Exercise 1 – Familiarization with the Aircraft


In this part of the lesson, there will be no discussion about air exercise – it is exclusively a ground instruction.

  • If your student has not flown a light aircraft before, it is good to do this exercise on the the day before this first fight, if possible, to give your student time to adaptate to the aircraft, explain to the student how the aircraft parts move and answer his questions and to avoid the amount of information he has to absorb at one time. On the other hand, if he has some previous experience, you can combine this exercise with his first flight.
  • The impressions formed by your student at this stage largely determine his attitude towards instruction and his confidence in himself and the aircraft. You must aim to develop the confidence and co-operation of your student from the outset and not swamp him with a mass of detail at this stage. Remember that familiarity will only come with time and practice, so this lesson is only the start of this process and much of what you cover will have to be repeated/reinforced in subsequent lessons.
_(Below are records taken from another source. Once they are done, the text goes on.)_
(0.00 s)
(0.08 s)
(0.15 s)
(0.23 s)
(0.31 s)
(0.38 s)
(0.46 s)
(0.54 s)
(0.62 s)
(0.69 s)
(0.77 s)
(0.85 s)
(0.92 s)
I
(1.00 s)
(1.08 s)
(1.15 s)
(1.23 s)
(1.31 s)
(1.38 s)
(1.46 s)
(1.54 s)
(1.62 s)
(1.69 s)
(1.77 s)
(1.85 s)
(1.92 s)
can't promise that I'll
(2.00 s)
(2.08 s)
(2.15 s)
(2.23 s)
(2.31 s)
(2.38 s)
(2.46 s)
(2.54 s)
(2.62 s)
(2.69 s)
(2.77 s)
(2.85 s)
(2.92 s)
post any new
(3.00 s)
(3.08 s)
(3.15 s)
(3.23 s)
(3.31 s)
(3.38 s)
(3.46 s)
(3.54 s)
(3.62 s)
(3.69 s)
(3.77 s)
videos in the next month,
  • All the instructions in this exercise involving the external features of the aircraft, the cockpit layout and the checks should be given at the aircraft. You should first show the student the main external features – re-fueling points and so on. You must emphasize the dangers associated with propellers and teach the student to always enter and leave the aircraft via the trailing edge of the wing.

  • An example of danger parts for a student pilot, on which instructor have to pay an extreme attention, when the student near an aircraft or doing walk around check

  • Having dealt with the external points of primary interest, enter the cockpit and explain its layout. A good method of teaching the disposition of the controls and instruments is to work through the Checklist; in this way the student learns to associate checklists with the hardware. You must emphasize the vital importance of systematic checking and make sure the student understands that checking of every item on the Checklist is essential to safe flying. Answer any questions within the limitations of the student’s background knowledge, but avoid detailed discussions on engine and aircraft handling. That would be premature at this early stage. Note: Items of remove and secure


  • Explain the various systems to the student and remind him that information can be found in the Flight Manual. Avoid technicalities at this stage, and confine discussion to the practical operation of the system. Tell him that he will be expected to have a sound working knowledge of the systems (and will be tested on this) before he is allowed to fly solo.
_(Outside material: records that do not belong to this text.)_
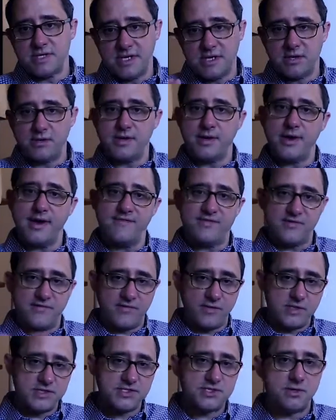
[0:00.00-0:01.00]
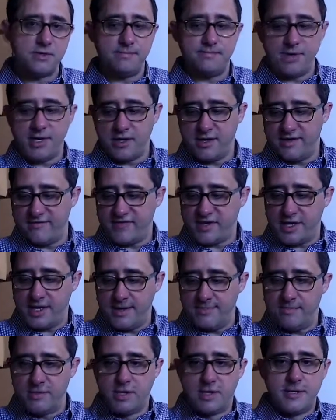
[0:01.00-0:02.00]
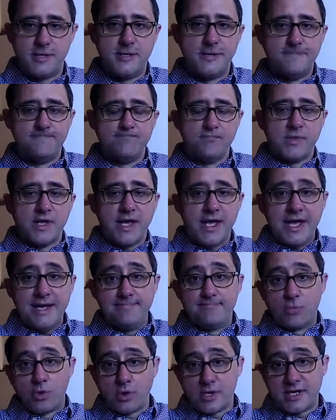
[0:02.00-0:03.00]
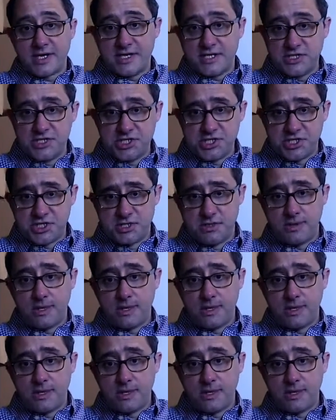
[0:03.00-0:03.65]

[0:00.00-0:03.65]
You know, you have it for a certain period of time. A mortgage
  • Over time, your student must become familiar with all the procedures, drills and checks in the Checklist. Quite quickly, he should be able to locate all the controls and switches without looking for them; to this end encourage your student to sit in an aircraft and practise with the aid of the Checklist.
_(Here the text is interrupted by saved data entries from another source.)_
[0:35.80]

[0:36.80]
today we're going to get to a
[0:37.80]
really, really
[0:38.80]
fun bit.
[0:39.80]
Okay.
  • You should introduce emergency drills progressively, as appropriate to the stage of training. When teaching emergency drills do not give the impression that such occurrences are common-place. Stress the fact that since emergencies are rare, the unexpected nature of the occurrence demands a well-practiced drill which can be carried out quickly and correctly. Stress, however, that a correct drill carried out methodically is better than an incorrect drill carried out at lightning speed.
  • You must ensure that your students know the appropriate emergency drills as detailed in the syllabus and the Training Manual before first solo. Instruction and revision of emergency drills must continue after the first solo with particular emphasis to those drills which have to be practiced as a part of the Essential Exercise Check.